Prepare New Benchmarks

MGPUSim allows users to provide new benchmarks from OpenCL kernels. This tutorial will guide you through the process of preparing a new benchmark from OpenCL kernels. In general, it takes 3 steps to prepare a new benchmark: (1) compile the OpenCL kernel to HSACO, (2) write a Go program that serves as the host program, and (3) write the main program.

Prepare HSACO From OpenCL

HSACO stands for Heterogeneous System Architecture (HSA) Code Object. It is the binary format that is supported by the Radeon Open Compute Platform (ROCm). Akita GCN3 support unmodified HSACO file for simulation.

It is recommend to use a docker container for the compilation environment. We recommend using the 3.8 version of the rocm/dev-ubuntu-20.04 image, which is available here.

To generate an HSACO file from an OpenCL source code file, clang-ocl is required. clang-ocl is shipped with ROCm installation and you should be able to find it at /opt/rocm/bin.

Suppose the OpenCL file you want to compile is kernels.cl, you can run the following command to generate an HSACO:

clang-ocl -mcpu=gfx803 kernels.cl -o kernels.hsaco

Here, gfx803 is the instruction set architecture~(ISA) that Akita GCN3 supports. In case you want to dump the human-readable assembly, you can slightly change the command above to:

clang-ocl -mcpu=gfx803 kernels.cl -S -o kernels.asm

As you may notice, clang-ocl add 3 extra arguments to the compiled kernel, including HiddenGlobalOffsetX, HiddenGlobalOffsetY, and HiddenGlobalOffsetZ. These fields may be helpful when we prepare benchmarks for multi-GPU execution. However, the use of these arguments should be very careful and for most of the time, only 0 should be passed to these fields.

A Benchmark Struct

For each benchmark, we need a Go program that serves as the host program that controls the GPU execution. We recommend users to use the amd/benchmarks/heteromark/fir as a template.

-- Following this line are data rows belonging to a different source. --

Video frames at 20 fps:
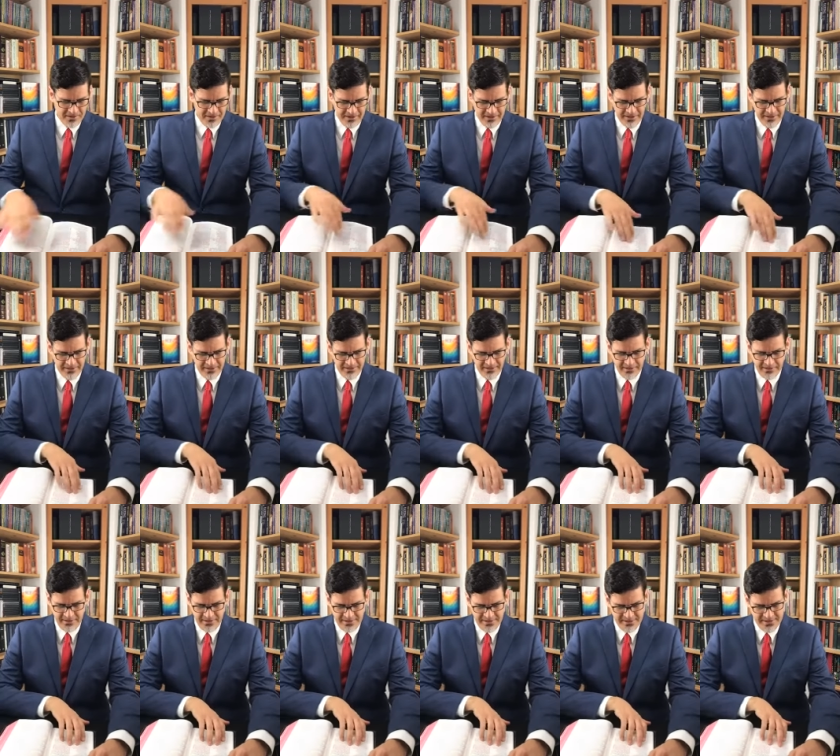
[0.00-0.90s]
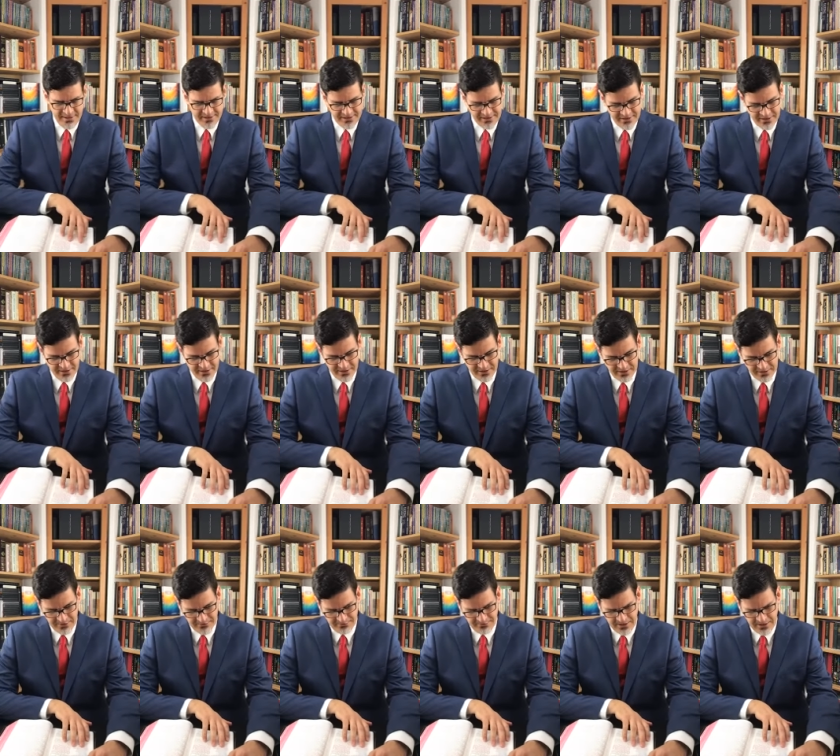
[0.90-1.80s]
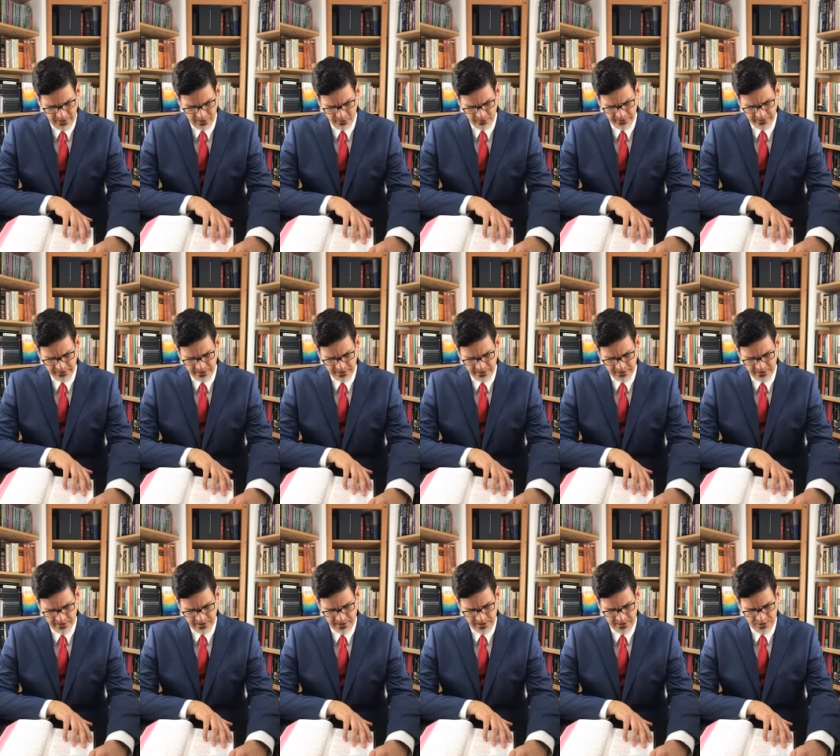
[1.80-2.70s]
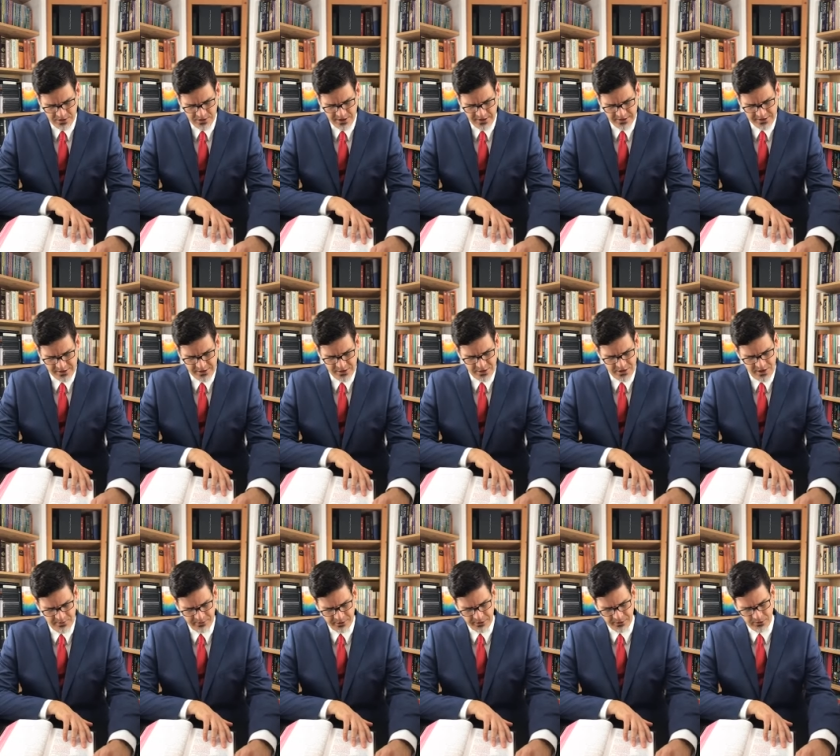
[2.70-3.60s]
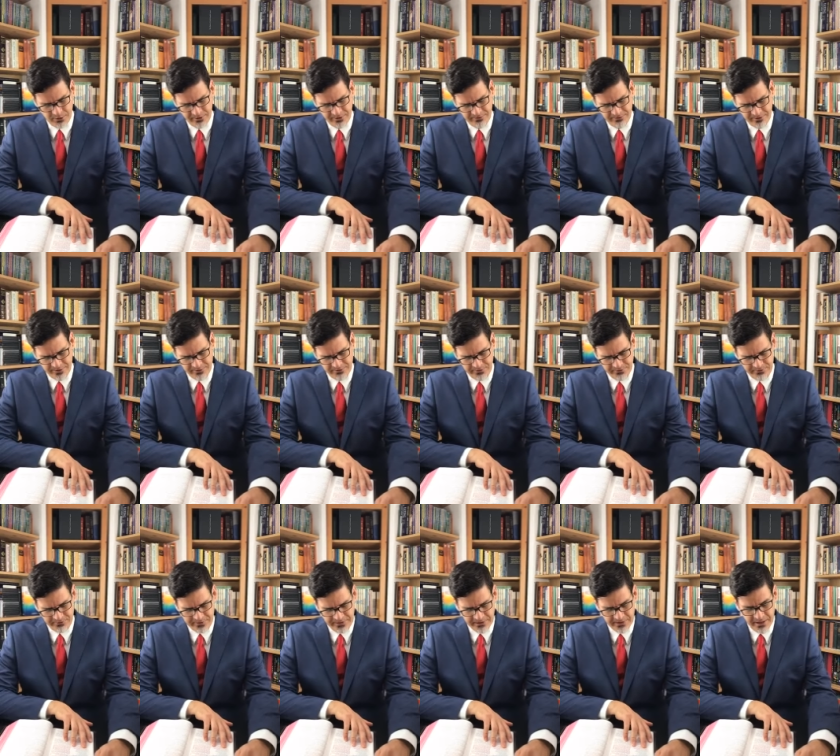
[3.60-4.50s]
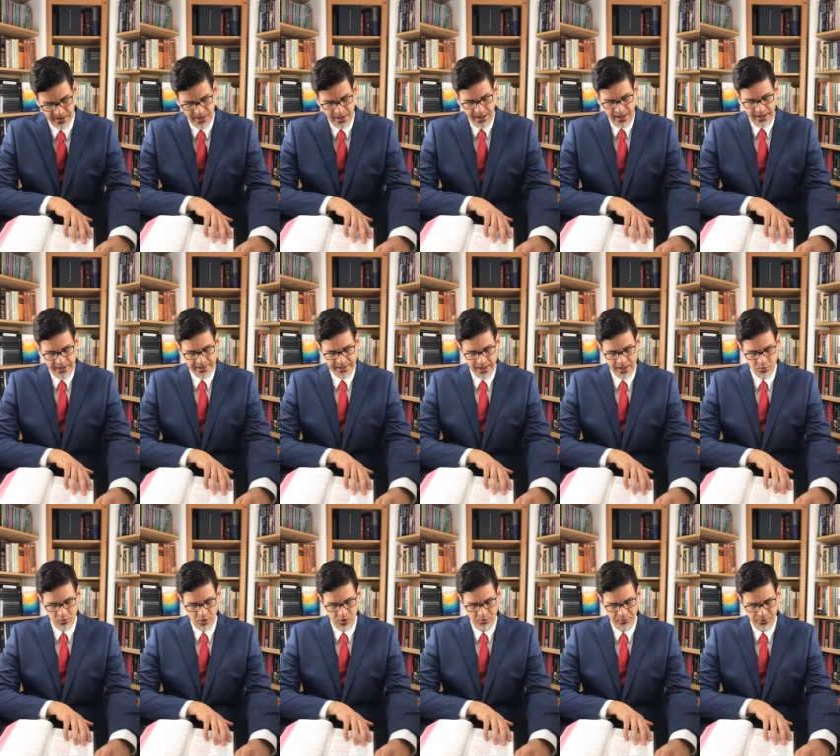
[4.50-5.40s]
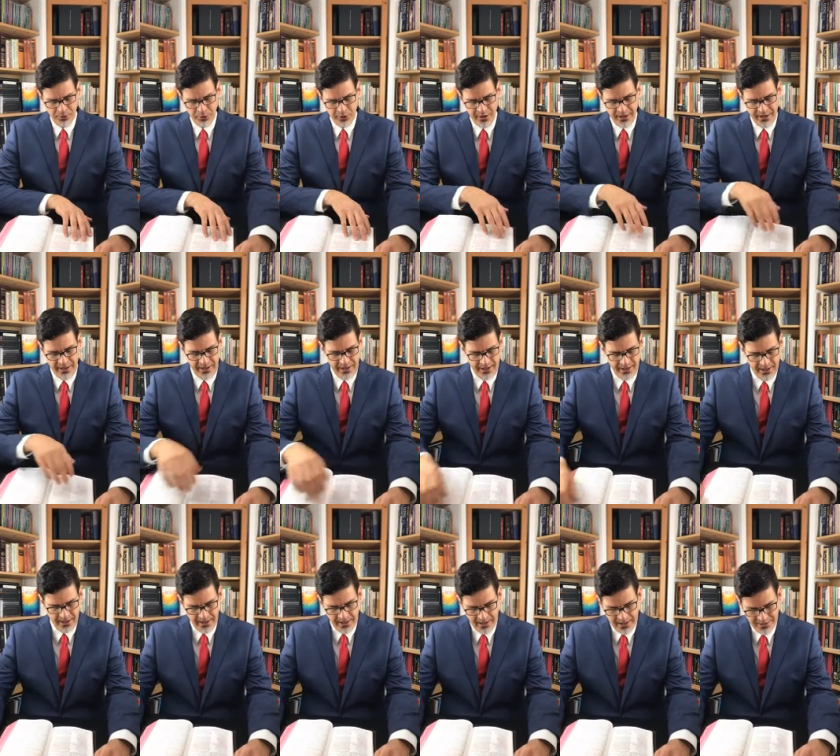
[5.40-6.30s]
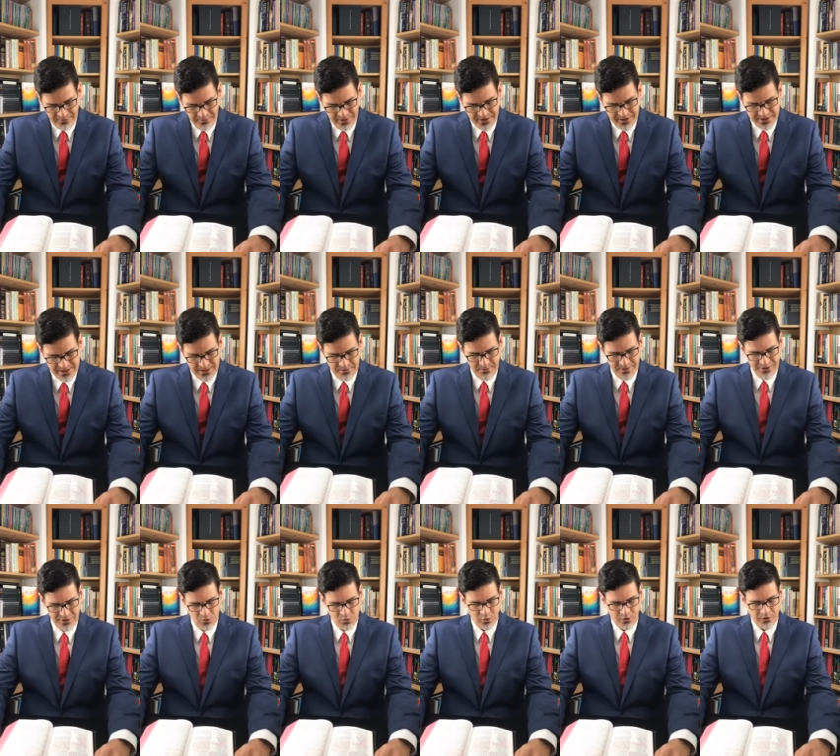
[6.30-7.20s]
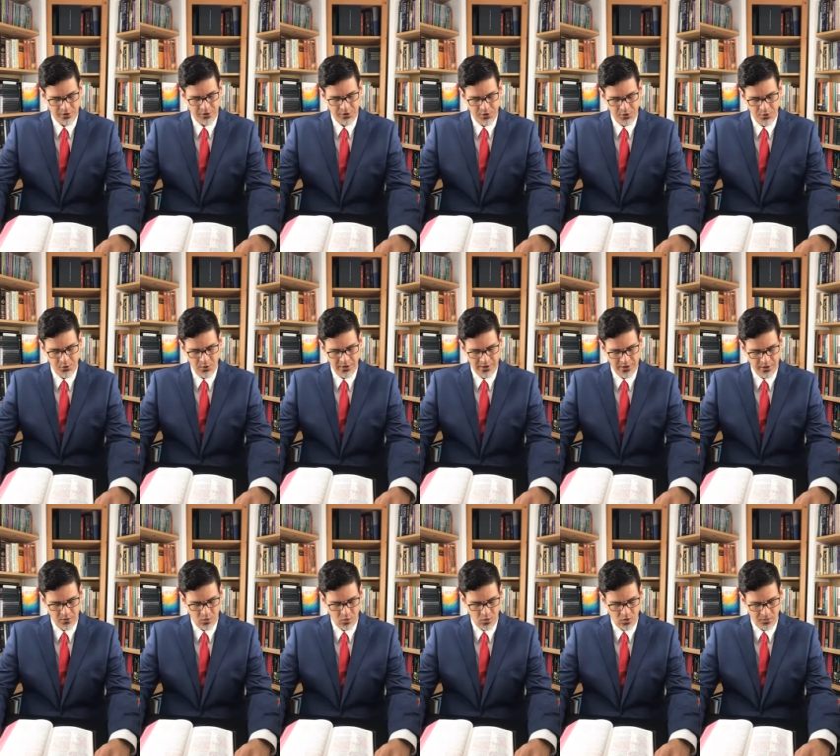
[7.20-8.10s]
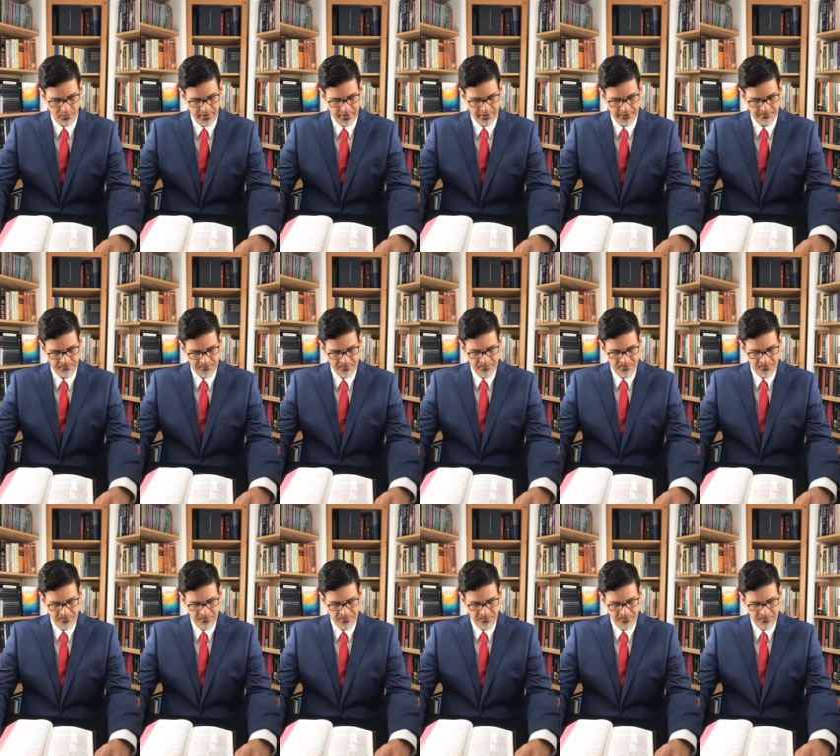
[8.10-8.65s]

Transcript: And he says the, the following in, in Genesis chapter 3, verse 15 And I will put enmity between you and the woman,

A Benchmark is prepared as a struct that implements the Benchmark interface.

type Benchmark interface {
	SelectGPU(gpuIDs []int)
	Run()
	Verify()
	SetUnifiedMemory()
}

The SelectGPU function is used to select the GPUs to be used by the benchmark. The Run function is used to run the benchmark. The Verify function is used to verify the correctness of the benchmark. The SetUnifiedMemory function is used to set the unified memory mode (do not use yet).

Other than the required functions, it is also recommended to add a NewBenchmark function to serve as the "constructor" function of the benchmark struct. Typically, benchmark structs requires to interact with the driver to allocate memory, copy memory, and launch kernels. The driver works similar to CUDA or OpenCL APIs that provides the interface between the host program and the GPU.

Load HSACO

To be able to execute the kernel, we have to load the HSACO binary into the GPU simulator. Luckily, we have the go:embed mechanism that can embed the HSACO files as part of the executable binary, so that we do not need to manually copy the HSACO file to the executable directory.

To use the go:embed mechanism, we need to add the following tag to the top of the file:

//go:embed kernels.hsaco
var hsacoBytes []byte

Then, in the NewBenchmark function, we can use the hsacoBytes variable to load the HSACO binary into the benchmark struct.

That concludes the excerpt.